[Stored data entries]
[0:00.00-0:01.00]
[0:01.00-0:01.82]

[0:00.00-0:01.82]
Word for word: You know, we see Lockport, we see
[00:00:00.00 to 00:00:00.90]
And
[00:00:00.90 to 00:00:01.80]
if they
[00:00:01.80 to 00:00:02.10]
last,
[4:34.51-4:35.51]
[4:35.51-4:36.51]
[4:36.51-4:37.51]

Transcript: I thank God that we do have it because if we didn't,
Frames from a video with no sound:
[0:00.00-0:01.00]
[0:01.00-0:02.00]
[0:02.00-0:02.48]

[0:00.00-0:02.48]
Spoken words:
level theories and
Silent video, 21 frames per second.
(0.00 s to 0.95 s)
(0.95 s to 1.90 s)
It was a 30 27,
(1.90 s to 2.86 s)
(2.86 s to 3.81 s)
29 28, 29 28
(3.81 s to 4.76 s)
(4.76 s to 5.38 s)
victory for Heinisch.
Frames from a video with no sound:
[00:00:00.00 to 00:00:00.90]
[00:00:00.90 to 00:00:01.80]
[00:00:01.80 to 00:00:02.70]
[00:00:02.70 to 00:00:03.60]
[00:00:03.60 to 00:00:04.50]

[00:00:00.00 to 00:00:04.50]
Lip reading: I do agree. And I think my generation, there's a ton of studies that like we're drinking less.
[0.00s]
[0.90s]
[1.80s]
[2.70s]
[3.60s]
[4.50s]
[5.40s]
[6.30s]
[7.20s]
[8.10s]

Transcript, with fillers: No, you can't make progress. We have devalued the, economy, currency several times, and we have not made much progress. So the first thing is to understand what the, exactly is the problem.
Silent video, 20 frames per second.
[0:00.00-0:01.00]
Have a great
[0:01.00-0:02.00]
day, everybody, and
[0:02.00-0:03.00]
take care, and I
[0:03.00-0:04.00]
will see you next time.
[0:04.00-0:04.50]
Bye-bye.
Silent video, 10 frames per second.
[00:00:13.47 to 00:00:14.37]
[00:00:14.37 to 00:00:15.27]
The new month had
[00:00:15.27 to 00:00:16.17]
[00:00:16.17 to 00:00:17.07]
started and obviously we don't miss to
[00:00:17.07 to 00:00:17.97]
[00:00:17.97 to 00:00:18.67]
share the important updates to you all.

• [WHAT NEEDS TO BE DONE]:
Wherever a line above contains "second", copy that line.

• [EXERCISE OUTPUT]:
Silent video, 21 frames per second.
Silent video, 20 frames per second.
Silent video, 10 frames per second.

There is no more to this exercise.